Part of why I love writing this blog is rediscovering classic weird fiction that has been lost through misadventure and misfortune. Happily, others share this interest, and some of them are in an even better position to do something about it!
Over the past week, my favorite publisher Valancourt Books released two new editions of classic horror novels by British author John Blackburn. The novels are excellent, but these are of personal significance to me: I wrote new introductions for them!
Most people today have probably never heard of him, but in his time John Fenwick Blackburn (1923-1993) was an incredibly prolific, successful, and well-reviewed author of novels that ran an unpredictable spectrum from science fiction to mystery to espionage thriller to horror. This was encapsulated in one review of Bury Him Darkly: “A John Blackburn special, this novel of suspense, horror, occult, science fiction, or mystery (the reader’s choice) lives up to the author’s usual standards of excellence.”
Blackburn lived a rather eclectic life, pursuing a number of roles and jobs, before settling down as the manager of a bookstore in London. While there, he penned his first book, A Scent of New-Mown Hay (1958), a thriller about an unnatural plague that starts in the Soviet Union and threatens to overwhelm the world. The success of this novel led Blackburn to take up writing full-time, though he and his wife managed an antiquarian bookstore on the side. Over the course of his career, he penned some 25 books, the last in 1985.
I’m not sure why his books seem to have fallen out of popularity after his death. Perhaps his lack of direct heirs left nobody immediately prepared to champion them; perhaps the Cold War and Nazi threats depicted in many of the novels felt out of date after the fall of the Berlin Wall.
Today, however, the books seem marvelously fast-paced and filled with enough twists and turns and red herrings to keep one reading from the very first page. Because of Blackburn’s tendency to straddle genres, and to hold his secrets close to his chest until near the end of his books, one never really knows what to expect. However, one is rarely disappointed.
Broken Boy, one of Blackburn’s earliest, begins with the seemingly straightforward murder of a prostitute. When the supposed prostitute turns out to have been a former Soviet agent, General Kirk of the British Foreign Office gets involved in the investigation. According to the testimony of reliable witnesses, however, the murder could not have possibly happened! Kirk’s investigation leads to a sinister conspiracy connected to an even more sinister and bizarre ancient secret, tied to the question: “What is Broken Boy?”

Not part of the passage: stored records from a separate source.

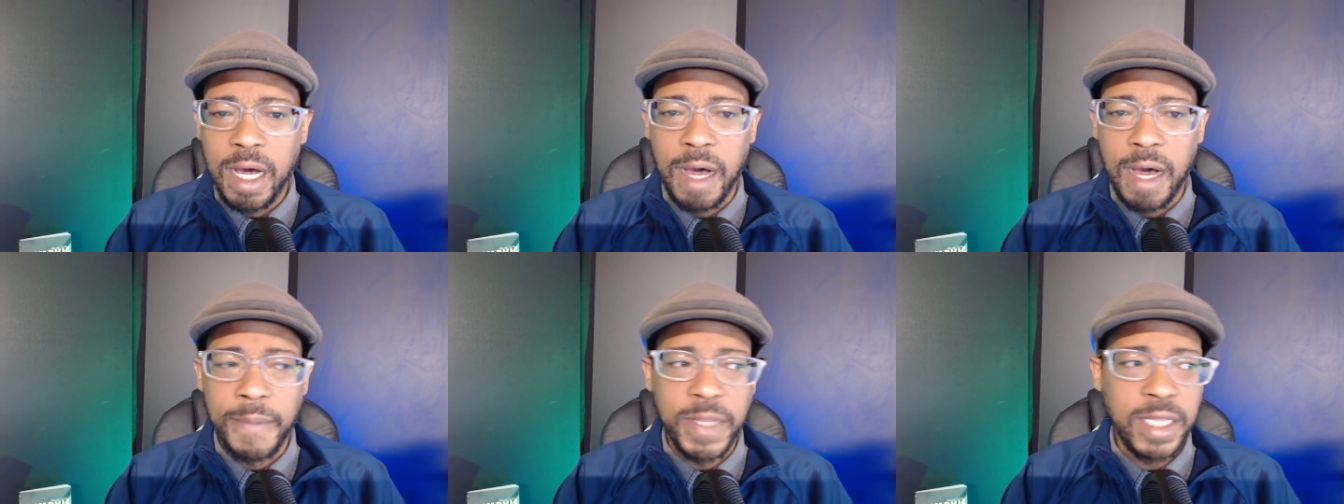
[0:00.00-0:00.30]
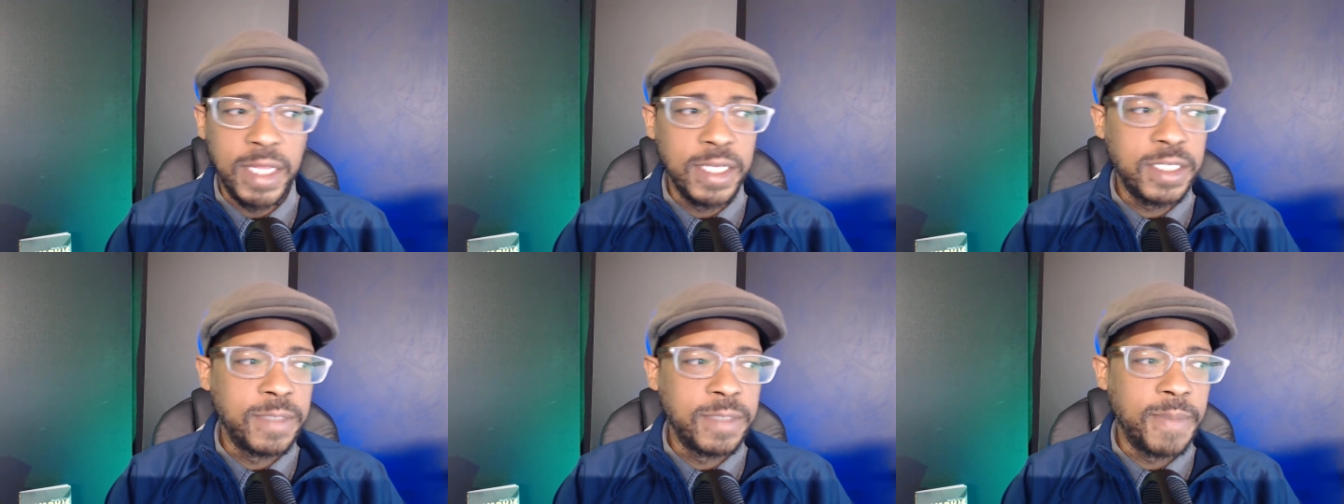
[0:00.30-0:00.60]

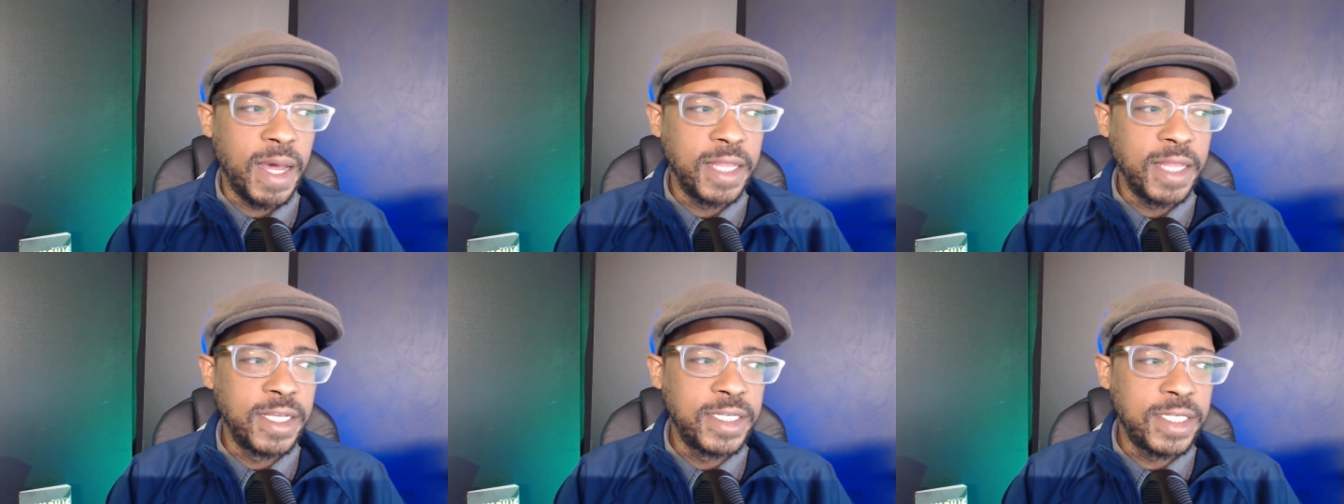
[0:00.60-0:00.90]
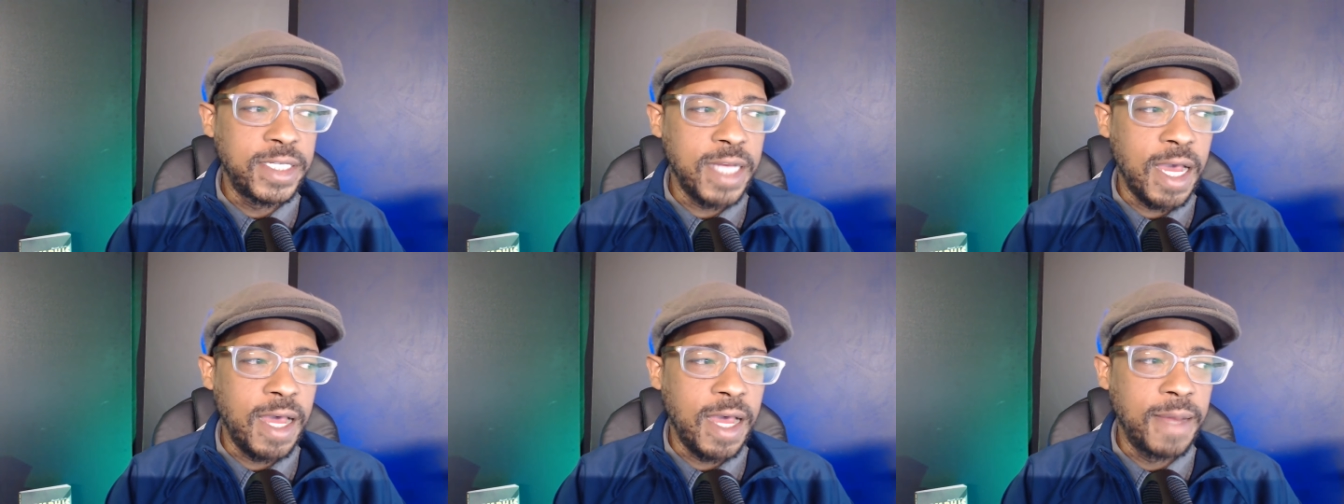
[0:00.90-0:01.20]
Um, and this by
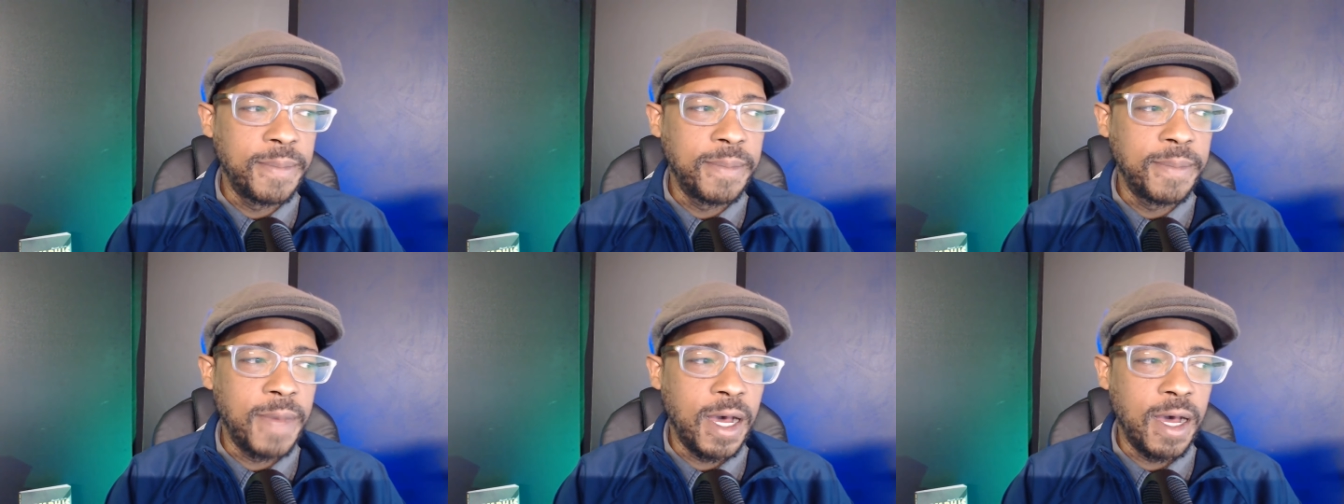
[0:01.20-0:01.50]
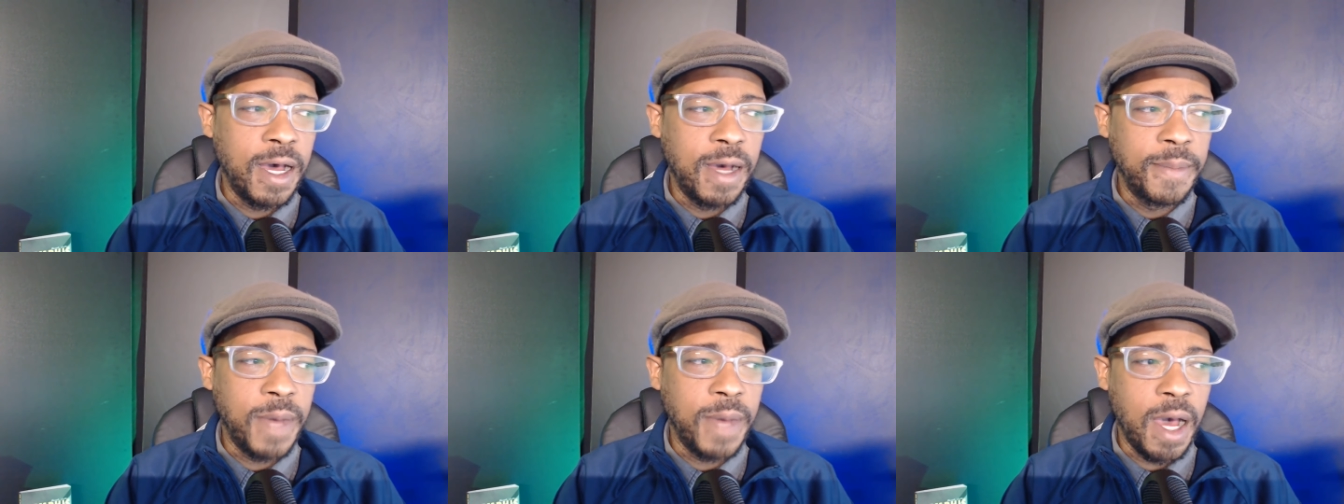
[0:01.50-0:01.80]
this time,
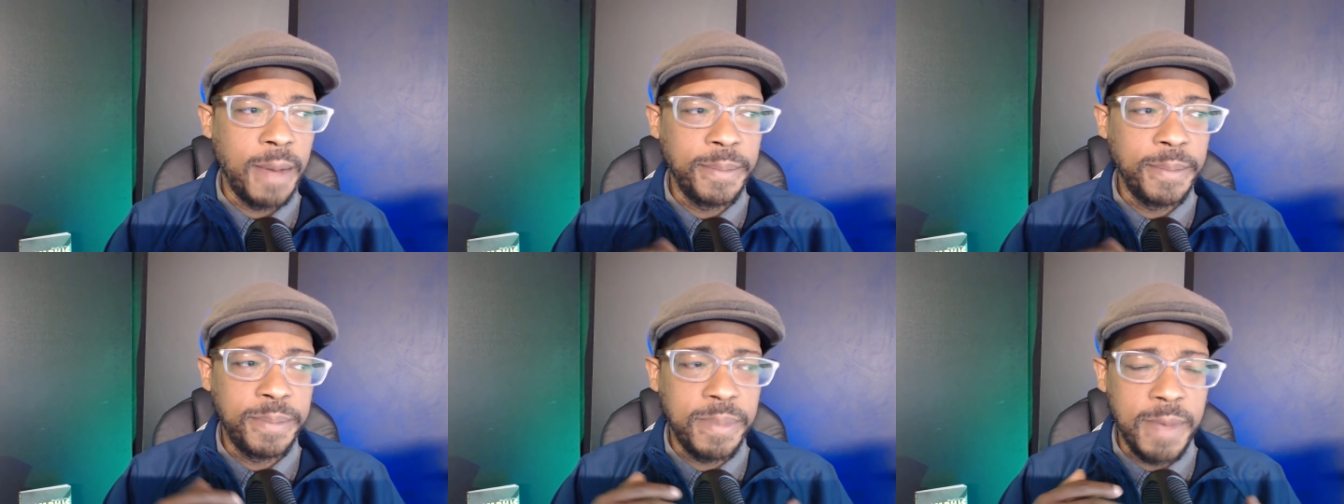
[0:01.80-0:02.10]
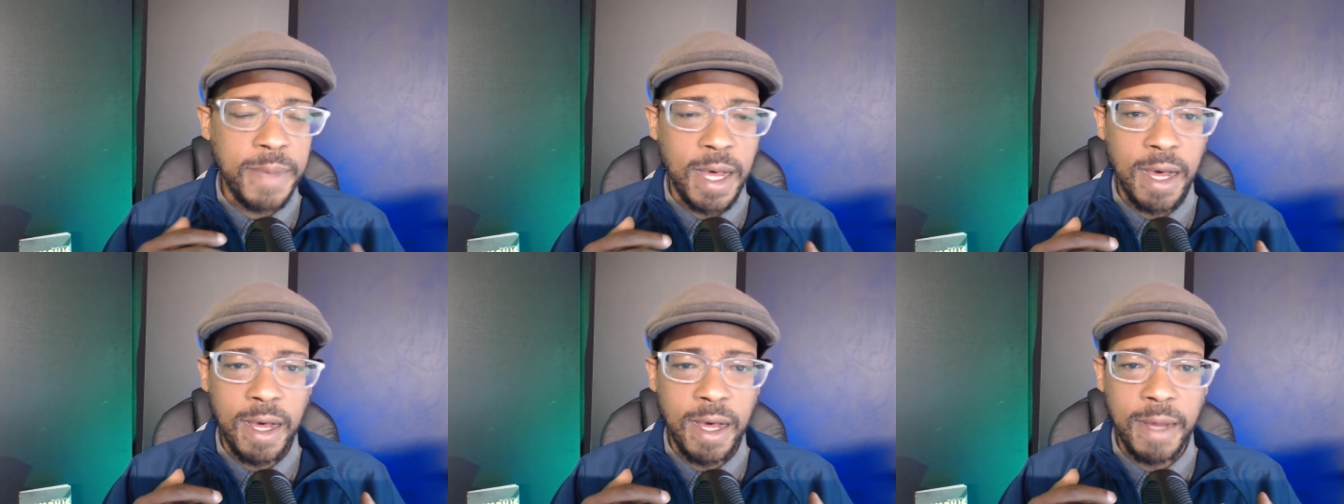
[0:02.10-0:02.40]
um, I'm
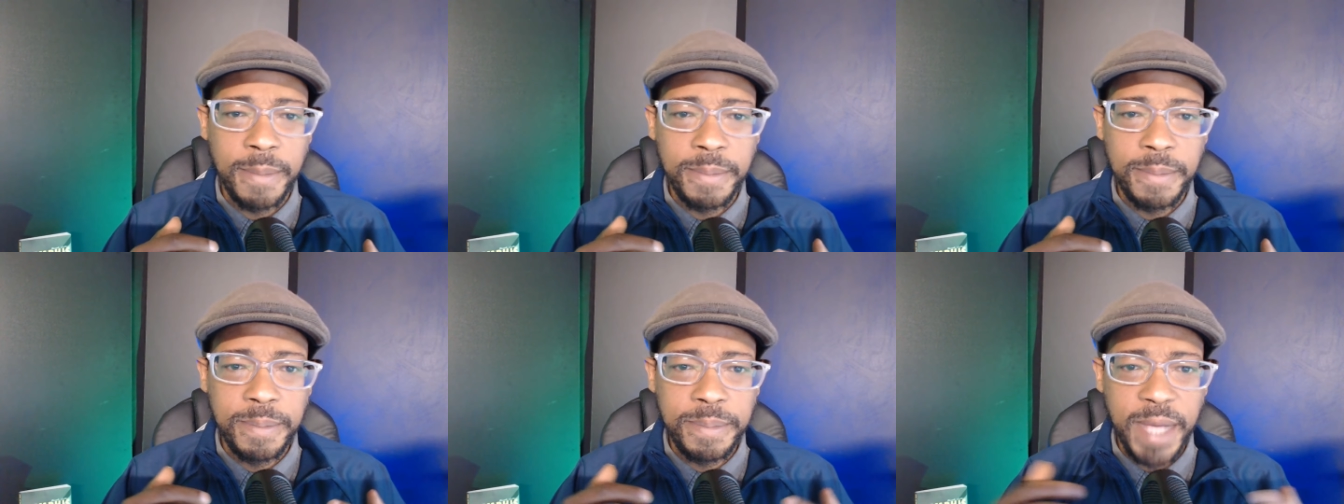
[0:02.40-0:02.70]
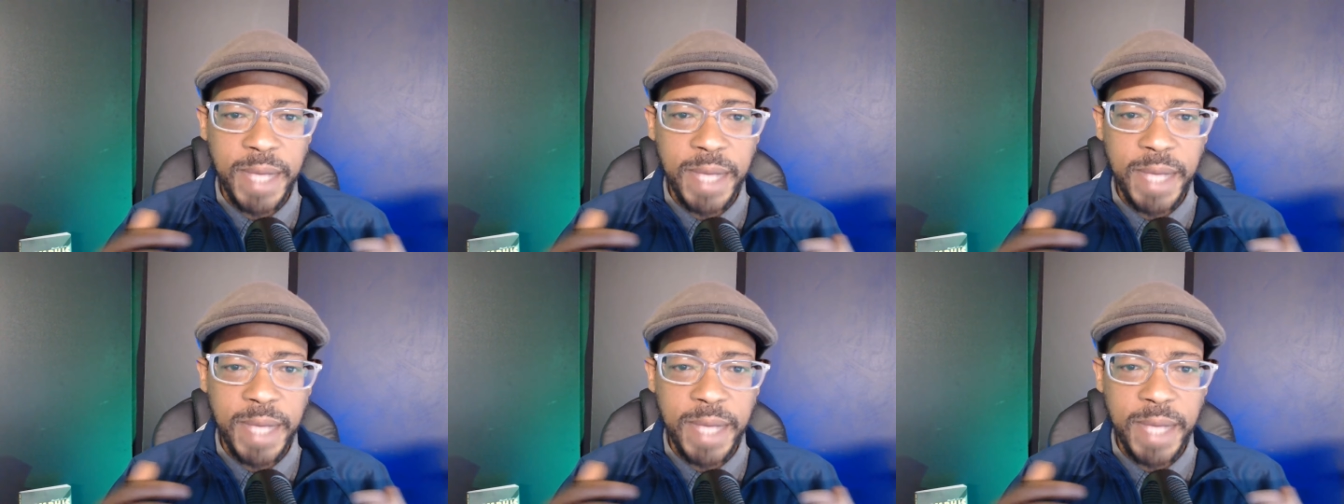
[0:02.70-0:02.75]
uh,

Bury Him Darkly is an even stranger story, and already one of my favorite weird novels of all time! Two hundred years ago, an eccentric and decadent artist/scientist named Martin Railstone died after a mysterious period of genius in the last decade of his life. He was buried with all of his final works in a custom-built vault that has remained untouched through the centuries, and according to Railstone’s bizarre last will only a non-existent relative of his may legally open it. Now, with the tomb threatened to be submerged forever from the completion of a new dam, an odd assortment of admirers and scholars of Railstone have banded together to unlock its secrets, each with his or her own idea of what lies within. What is waiting for them in the tomb is more unusual — and more horrible — than any of them can possibly imagine.
There’s lots more information about Blackburn and the background of his books in the introductions that I wrote — but I’ll save that for those who read them! I’m tentatively planning to write introductions for more of Blackburn’s work for Valancourt, and I’ll announce those titles when they appear.